Trabalhos como o de Geison ou Perutz -bem como as incursões de Bruno Latour na biografia de Pasteur- visam ao público acadêmico e têm objetivo específico: desfazer mitologias que se formam em torno da atividade científica e, ao mesmo tempo e com essa mesma ação, aclará-la. O livro de Debré tem outras pretensões: levantar fatos, fazer uma primeira aproximação ao autor, deixando as regiões cinzentas da polêmica para outro momento.

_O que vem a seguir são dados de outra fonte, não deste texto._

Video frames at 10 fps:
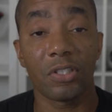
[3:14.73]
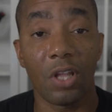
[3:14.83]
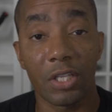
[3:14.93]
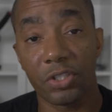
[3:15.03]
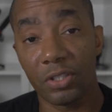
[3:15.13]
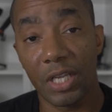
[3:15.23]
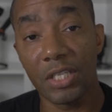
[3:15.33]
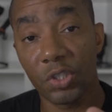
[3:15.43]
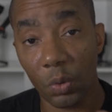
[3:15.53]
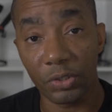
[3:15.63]
lawn,
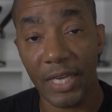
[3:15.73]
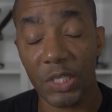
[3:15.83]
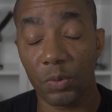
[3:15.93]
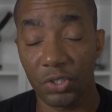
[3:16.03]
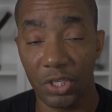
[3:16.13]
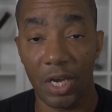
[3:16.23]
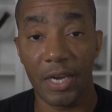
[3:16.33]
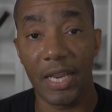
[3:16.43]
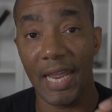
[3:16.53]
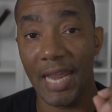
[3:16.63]
his soil test was
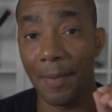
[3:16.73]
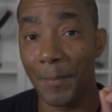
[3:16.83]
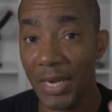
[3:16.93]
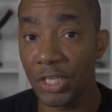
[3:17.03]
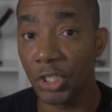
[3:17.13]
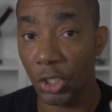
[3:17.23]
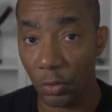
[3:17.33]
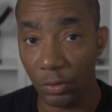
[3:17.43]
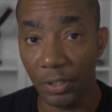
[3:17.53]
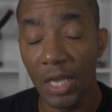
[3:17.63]
done in
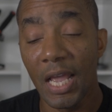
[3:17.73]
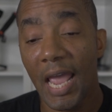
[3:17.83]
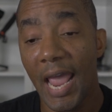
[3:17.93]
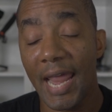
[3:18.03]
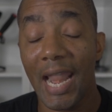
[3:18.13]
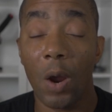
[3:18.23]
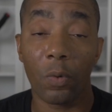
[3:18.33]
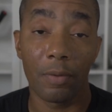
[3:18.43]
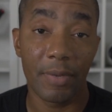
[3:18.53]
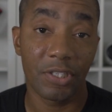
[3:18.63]
mid-June, and now we're
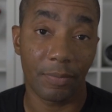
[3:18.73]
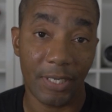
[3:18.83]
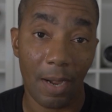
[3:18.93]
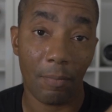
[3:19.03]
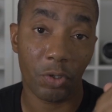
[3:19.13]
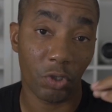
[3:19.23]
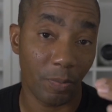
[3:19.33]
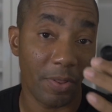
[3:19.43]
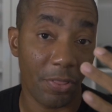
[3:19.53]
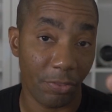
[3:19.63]
in mid-September, so it's
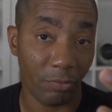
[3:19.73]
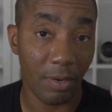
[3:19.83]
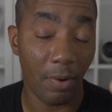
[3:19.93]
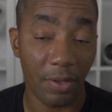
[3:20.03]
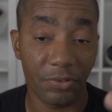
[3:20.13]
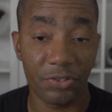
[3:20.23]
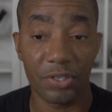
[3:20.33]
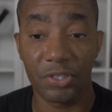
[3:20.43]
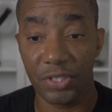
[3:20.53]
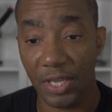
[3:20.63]
been three months
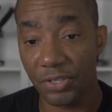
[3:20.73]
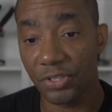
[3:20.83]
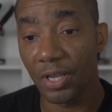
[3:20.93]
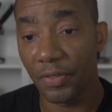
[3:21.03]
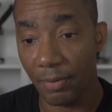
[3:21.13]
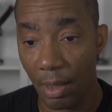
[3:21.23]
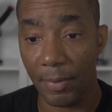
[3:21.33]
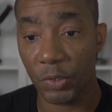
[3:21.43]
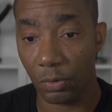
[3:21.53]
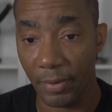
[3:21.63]
since the
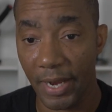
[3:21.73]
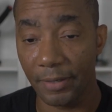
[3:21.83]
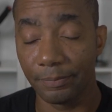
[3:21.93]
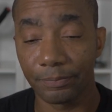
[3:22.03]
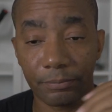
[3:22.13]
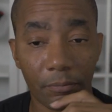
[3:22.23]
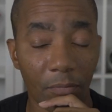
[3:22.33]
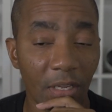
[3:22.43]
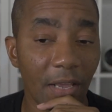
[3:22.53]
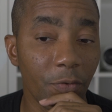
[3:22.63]
amendments were made.
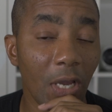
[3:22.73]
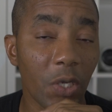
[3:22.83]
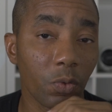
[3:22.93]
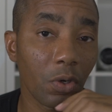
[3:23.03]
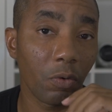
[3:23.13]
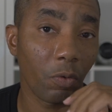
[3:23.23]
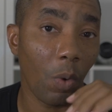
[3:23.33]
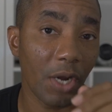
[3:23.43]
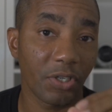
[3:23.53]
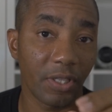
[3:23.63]
If you guys were, were
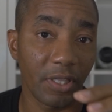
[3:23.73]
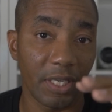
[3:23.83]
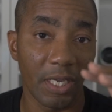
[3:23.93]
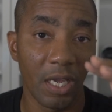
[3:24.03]
watching the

Assim, historiadores e sociólogos, eventualmente interessados em Pasteur ou na ciência do século passado, terão em "Pasteur" uma fonte confiável na busca de dados fatuais.
Para o público não acadêmico, o livro é um excelente começo, já que o vocabulário científico não compromete a compreensão do texto. Para a segunda edição, valeriam notas de rodapé, situando personagens da história e da literatura francesas, além de traduções de títulos de trabalhos científicos -já que o francês, há muito, deixou de ser uma língua internacional.
NOTAS:
1. Bynum, W. F., "The Scientist as Anti-Hero", Nature, vol. 375, 4/5/95, págs. 25-26.
2. Geison, G., "The Private Science of Louis Pasteur", Princeton University Press.
3. Perutz, M. F.,"The Pioneer Defended", The New York Review, 21/12/95, págs. 54-58.